Comments (0) Africa, Latest Updates from Reuters, Politics

LILONGWE (Reuters) – The International Monetary Fund has suspended loans to Malawi for failing to cut its wage bill and improve revenue collection, making it less likely Western donors will resume budgetary aid, the finance minister said on Thursday.

This is the second time the Fund has suspended the program within a period of three years. It was halted in 2012 when the Malawi government failed to devalue its currency, the kwacha, and reform public financial management.

“Things are now out of hand because this completely jeopardises our chances of getting back budget support suspended under the Joyce Banda administration,” Finance Minister Goodall Gondwe told Reuters.

Gondwe said the Treasury was already working on revising the $1.5 billion budget, which was passed in July this year.

“We welcome the observations from the IMF and we already planned to reduce the budget by cutting down on total expenditure during the mid-term budget review meeting of parliament in February next year,” he said.

Budget assistance from Western donors worth millions of dollars has been withheld for two years now after revelations of corruption under ex-President Banda. Such aid has historically accounted for about 40 percent of the national budget.

The IMF said the loan facility would remain suspended until Malawi’s government met certain targets.

“The extended credit facility is off-track because Malawi failed to meet set targets by end-June 2015 and we have discussed a number of measures to bring it back on track starting with a revised budget,” said Oral Williams, the IMF mission head to Malawi.

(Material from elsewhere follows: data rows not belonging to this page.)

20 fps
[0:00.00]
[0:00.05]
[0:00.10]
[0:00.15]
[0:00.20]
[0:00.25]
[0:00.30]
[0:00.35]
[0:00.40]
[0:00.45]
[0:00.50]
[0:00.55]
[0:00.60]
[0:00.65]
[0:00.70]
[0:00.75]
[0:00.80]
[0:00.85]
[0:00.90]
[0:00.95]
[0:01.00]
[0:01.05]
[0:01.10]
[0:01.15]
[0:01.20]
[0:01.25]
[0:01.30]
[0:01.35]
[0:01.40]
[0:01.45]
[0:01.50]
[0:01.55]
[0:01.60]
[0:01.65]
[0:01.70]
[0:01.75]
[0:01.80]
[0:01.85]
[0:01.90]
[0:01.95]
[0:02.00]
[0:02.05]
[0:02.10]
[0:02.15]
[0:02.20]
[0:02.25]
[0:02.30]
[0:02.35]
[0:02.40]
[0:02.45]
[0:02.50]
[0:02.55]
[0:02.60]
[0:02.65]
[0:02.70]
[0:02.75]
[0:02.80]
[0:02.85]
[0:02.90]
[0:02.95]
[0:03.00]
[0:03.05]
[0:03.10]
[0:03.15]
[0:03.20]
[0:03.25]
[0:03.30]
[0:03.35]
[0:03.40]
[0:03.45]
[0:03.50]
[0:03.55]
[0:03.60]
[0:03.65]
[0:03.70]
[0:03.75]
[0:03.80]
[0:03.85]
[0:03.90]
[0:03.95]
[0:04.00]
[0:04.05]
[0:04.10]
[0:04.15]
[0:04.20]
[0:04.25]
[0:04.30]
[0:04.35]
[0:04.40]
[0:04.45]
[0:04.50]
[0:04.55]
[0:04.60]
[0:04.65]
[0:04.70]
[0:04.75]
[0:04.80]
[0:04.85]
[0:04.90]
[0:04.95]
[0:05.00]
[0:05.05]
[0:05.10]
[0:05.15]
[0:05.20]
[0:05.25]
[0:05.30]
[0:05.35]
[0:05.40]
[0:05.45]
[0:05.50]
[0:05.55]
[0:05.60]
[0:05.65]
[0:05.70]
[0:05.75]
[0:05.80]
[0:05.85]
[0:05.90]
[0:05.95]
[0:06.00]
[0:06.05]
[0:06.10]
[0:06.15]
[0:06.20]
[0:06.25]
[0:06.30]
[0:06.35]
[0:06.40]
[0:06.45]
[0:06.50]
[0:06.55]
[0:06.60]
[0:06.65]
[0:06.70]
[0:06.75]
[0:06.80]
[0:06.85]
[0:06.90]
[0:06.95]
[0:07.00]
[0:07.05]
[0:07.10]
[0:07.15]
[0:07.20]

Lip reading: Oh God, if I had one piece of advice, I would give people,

“Fiscal slippages equivalent to about 2 percent of GDP emerged during the second half of the 2014/15 fiscal year, in part because of overspending on the wage bill, and these were exacerbated by revenue and external finance shortfalls.”

Williams said the mission reached an understanding on measures to bring programme back on track, including “a revised fiscal framework sufficient to meet the end December 2015 program target on net domestic financing and a tight monetary stance to maintain positive real interest rates.”

The IMF said Malawi had met targets on net international reserves and net domestic assets.

The IMF said on Wednesday that Malawi’s economic growth would slow to 3 percent this year from 5 percent in 2014, reflecting a decline in the maize harvest and weak private- sector investment and consumption.

Floods in January destroyed more than 60,000 hectares of crop fields cutting output for the staple maize by 27 percent.